State government should be taking the lead on coronavirus, but it’s not. Local governments are showing it’s a time for unity of purpose.
For years, state government hasn’t trusted local government to make decisions about everything from trimming trees to regulating front-yard vegetable gardens.
Now, at an urgent time when state government be taking the lead on coronavirus, it’s leaving the most consequential decisions to local governments.
Not ideal. This crisis should be managed and directed by the top, unlike tree-trimming. But Orange County and other local jurisdictions are increasingly stepping up to fill the vacuum.
Orange County was the latest with an extraordinary executive action by Mayor Jerry Demings Tuesday ordering the county’s 1.3 million residents to stay home for at least two weeks starting Thursday night. Osceola County did the same on Wednesday.
Good for Demings, good for leaders in Orange County’s 13 cities by unanimously embracing the move, and good for Osceola.
Now’s a time for unity of purpose, and Orange County’s local governments are showing us how that works.
It shouldn’t have come to this, of course. As the South Florida Sun Sentinel wrote in an editorial this week, Gov. Ron DeSantis has the power to enact a temporary, statewide order for people to shelter at home and reduce the coronavirus spread. He just won’t, saying it would be too disruptive.
At a news conference in Orlando on Wednesday, DeSantis showed no indication that his position was softening, even as 10 Democratic members of Congress wrote a letter urging him to act.
We doubt Democratic members of Congress have much influence over what the governor does. He appears to be taking his cues from President Trump, who this week said, “Our country wasn’t built to be shut down.”
So governments closer to the people are doing what the state will not, counties like
Orange, Osceola, Alachua, Leon and Pinellas, and cities like Miami and Jacksonville. The orders vary in detail and scope, but they’re designed to keep people inside and away from each other to stymie the virus’ ability to spread.
Orange County’s order has lots of exceptions to accommodate everything from golf to pool cleaning to home building. But it’s not very different from similar shelter-inplace orders handed down by Los Angeles County and the state of Illinois.
Demings is trying to walk a fine line between keeping people away from each other while also trying to minimize the extent to which people can no longer earn a living or live their lives.
The shelter order follows Demings’ March 20 curfew order from 11 p.m. to 5 a.m.

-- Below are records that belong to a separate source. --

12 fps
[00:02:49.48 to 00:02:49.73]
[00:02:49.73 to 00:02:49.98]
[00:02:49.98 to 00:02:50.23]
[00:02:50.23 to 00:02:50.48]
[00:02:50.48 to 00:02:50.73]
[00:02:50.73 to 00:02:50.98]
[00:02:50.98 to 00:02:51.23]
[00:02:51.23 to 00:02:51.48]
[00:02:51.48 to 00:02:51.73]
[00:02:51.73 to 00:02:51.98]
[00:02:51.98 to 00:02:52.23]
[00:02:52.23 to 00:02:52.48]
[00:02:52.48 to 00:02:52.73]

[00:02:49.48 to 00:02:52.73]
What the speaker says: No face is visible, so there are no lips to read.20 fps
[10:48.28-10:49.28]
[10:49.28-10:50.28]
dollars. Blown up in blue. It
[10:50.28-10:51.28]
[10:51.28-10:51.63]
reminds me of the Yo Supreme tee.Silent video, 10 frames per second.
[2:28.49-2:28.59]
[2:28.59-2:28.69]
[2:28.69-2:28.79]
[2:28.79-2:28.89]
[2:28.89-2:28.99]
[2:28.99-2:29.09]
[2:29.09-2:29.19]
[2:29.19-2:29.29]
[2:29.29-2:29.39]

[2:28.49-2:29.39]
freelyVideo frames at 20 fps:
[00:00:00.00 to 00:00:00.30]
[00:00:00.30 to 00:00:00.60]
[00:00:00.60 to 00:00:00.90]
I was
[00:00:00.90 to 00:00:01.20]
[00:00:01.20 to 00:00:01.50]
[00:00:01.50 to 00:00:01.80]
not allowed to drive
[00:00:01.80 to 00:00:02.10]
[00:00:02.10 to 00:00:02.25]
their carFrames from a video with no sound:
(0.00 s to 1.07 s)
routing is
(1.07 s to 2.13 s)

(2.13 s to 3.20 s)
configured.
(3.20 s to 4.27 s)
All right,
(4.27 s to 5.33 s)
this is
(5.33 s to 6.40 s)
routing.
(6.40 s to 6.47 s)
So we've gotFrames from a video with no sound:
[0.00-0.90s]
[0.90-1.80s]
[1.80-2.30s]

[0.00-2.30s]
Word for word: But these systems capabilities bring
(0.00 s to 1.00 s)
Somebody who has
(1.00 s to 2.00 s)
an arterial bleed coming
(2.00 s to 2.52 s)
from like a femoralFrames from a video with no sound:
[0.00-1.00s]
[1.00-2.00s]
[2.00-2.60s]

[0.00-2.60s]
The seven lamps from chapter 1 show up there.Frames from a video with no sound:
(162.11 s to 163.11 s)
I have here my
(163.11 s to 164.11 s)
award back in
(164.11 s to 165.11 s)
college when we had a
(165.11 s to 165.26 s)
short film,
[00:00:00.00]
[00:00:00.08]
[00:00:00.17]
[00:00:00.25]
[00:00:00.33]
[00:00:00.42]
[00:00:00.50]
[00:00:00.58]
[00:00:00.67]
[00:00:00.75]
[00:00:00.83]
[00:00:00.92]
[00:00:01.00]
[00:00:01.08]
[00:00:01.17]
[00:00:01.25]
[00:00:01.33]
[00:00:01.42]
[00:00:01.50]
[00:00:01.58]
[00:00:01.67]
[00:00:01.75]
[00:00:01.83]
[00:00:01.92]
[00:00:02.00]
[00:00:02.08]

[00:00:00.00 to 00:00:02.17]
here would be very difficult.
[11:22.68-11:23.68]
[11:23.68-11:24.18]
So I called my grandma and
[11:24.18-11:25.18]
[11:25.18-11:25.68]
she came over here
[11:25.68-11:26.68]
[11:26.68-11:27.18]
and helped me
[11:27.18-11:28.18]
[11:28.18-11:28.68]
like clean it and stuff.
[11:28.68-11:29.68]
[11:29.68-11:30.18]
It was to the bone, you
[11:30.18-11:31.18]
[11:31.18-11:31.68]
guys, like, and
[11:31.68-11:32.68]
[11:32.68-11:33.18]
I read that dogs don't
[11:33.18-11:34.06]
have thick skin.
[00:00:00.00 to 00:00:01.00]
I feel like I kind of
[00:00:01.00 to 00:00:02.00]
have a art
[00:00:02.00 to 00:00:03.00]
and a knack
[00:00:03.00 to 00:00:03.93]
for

But no matter how decisively individual local governments act in the face of state inaction, it’s not going to be as effective if they aren’t acting together.
To the south, Osceola County is acting to keep people inside, but to the north, Seminole County says it has no such plans. Neither does Lake to the west.
To the east, Brevard and Volusia counties aren’t planning stay-home orders, plus, their beaches remain open. Orange County residents who, feeling a little bored or restless, might be tempted to just jump in their cars and go enjoy themselves, meanwhile defeating the order’s intended purpose.
It’s a patchwork of rules that’s likely to diminish the effectiveness of cities and counties that are acting more aggressively to keep people in place for a limited period to slow the spread.
The local inconsistencies might be explained by polls that have shown sharp — though recently narrowing — differences in how people view the coronavirus threat, with Republicans less likely to view it as seriously as Democrats.
That’s consistent with the blue counties willing to act more restrictively — Orange, Osceola, Leon, Alachua — versus red counties showing more hesitation in acting — Lake, Volusia, Brevard.
Time’s running out. Cities and counties must reconsider their refusal to act. The argument to keep people separated to slow the spread is powerful and backed by science.
Please, Seminole, Lake and other Central Florida communities, do your duty to protect your people. Now. Before the hospitals are overwhelmed and before history records the names of those who didn’t do enough to stop others from suffering.